The listing is to be printed word for word, pictures omitted.

_ _ _ _ _ _ _

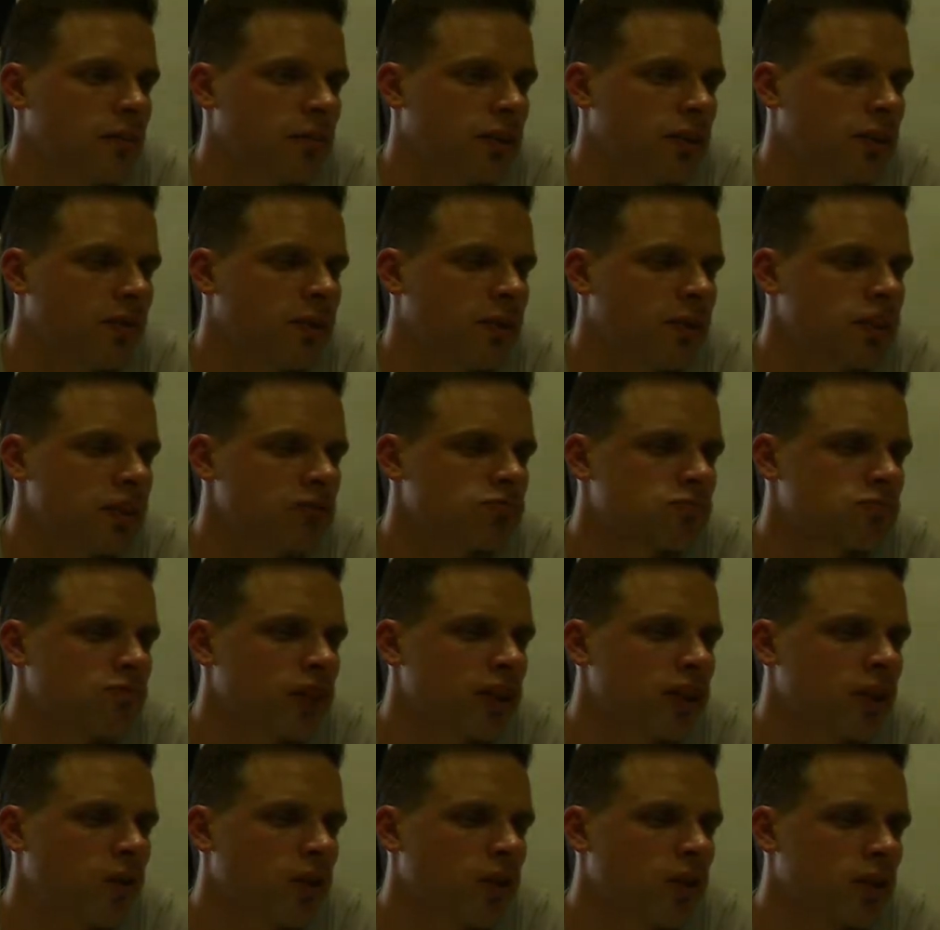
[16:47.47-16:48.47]
But if we just
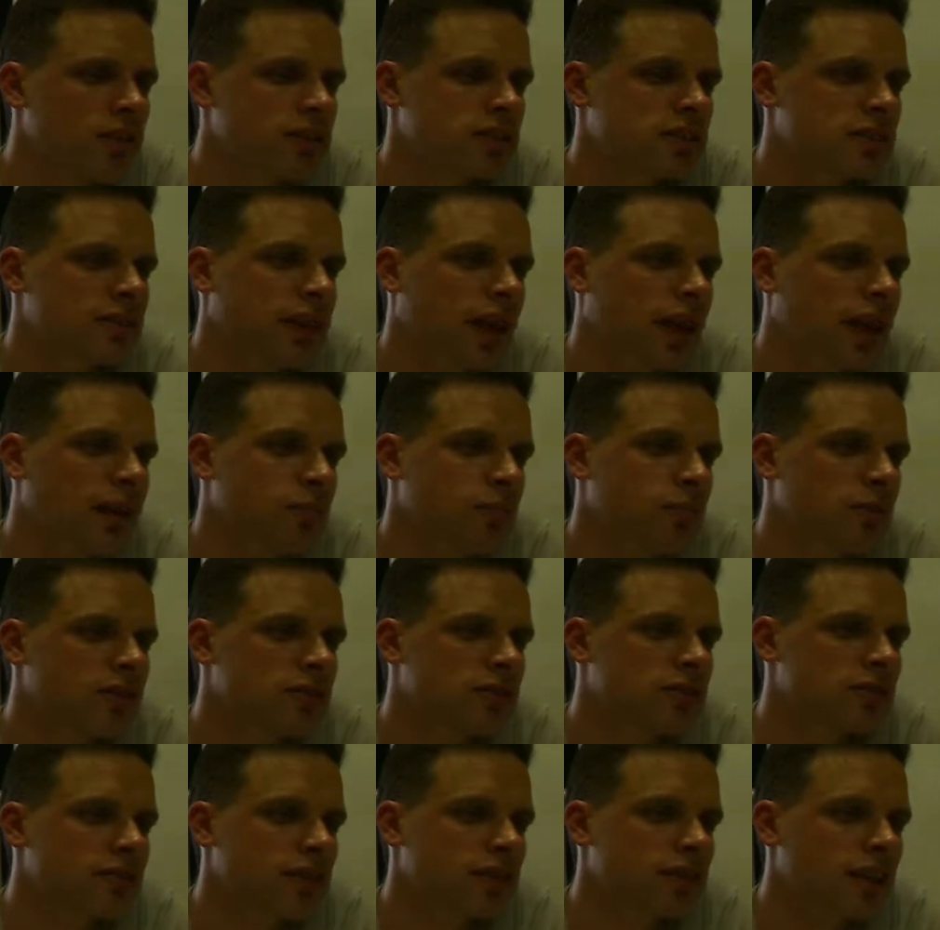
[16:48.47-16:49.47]
reorder the
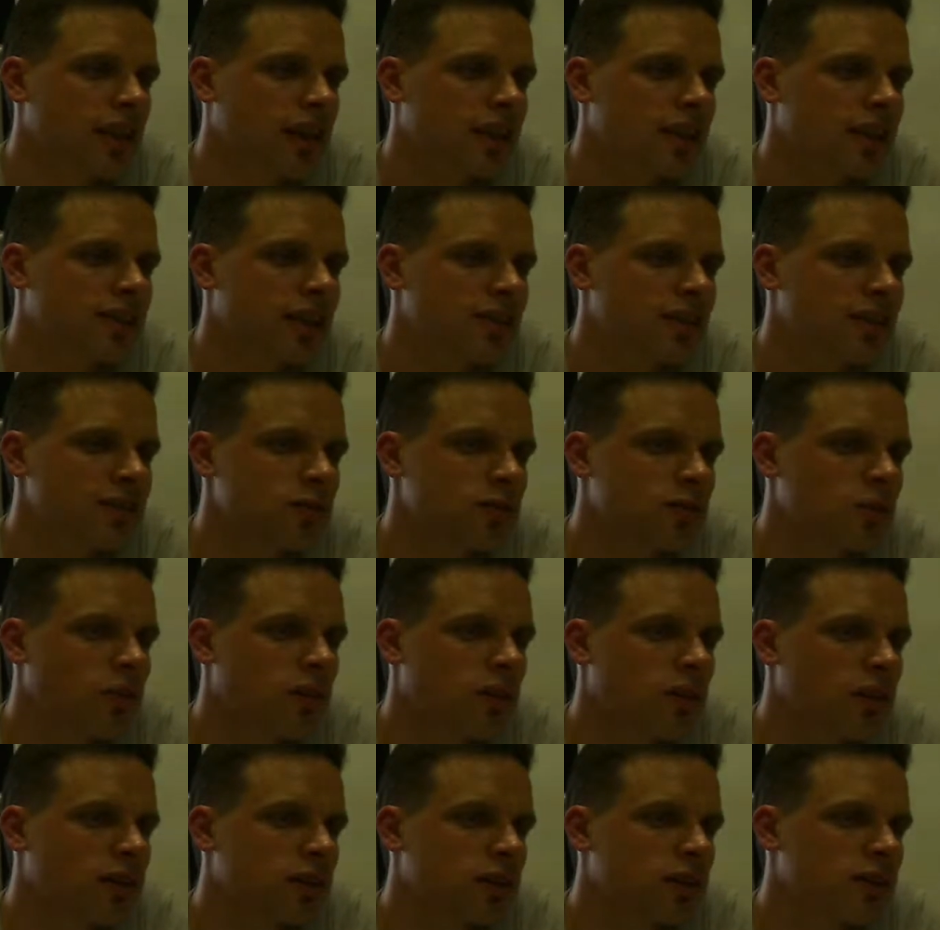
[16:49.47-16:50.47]
statements, it doesn't
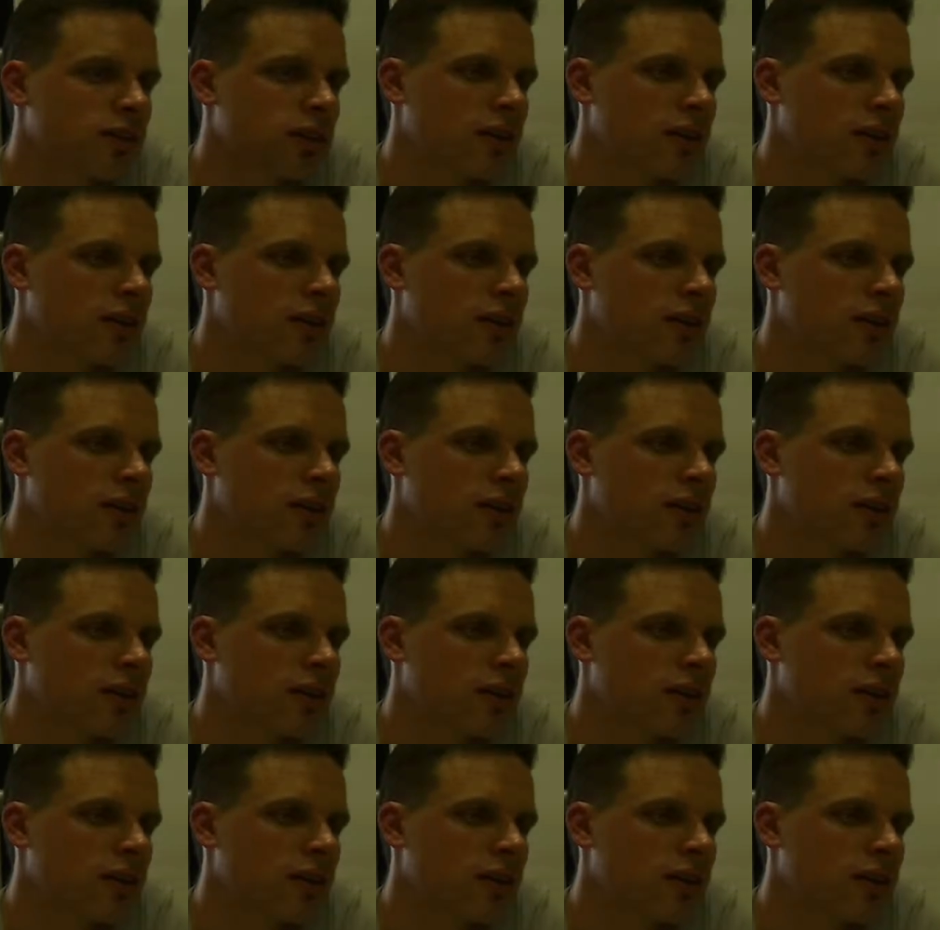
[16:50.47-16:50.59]
work.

_ _ _ _ _ _ _

- Written answer -
[16:47.47-16:48.47]
But if we just
[16:48.47-16:49.47]
reorder the
[16:49.47-16:50.47]
statements, it doesn't
[16:50.47-16:50.59]
work.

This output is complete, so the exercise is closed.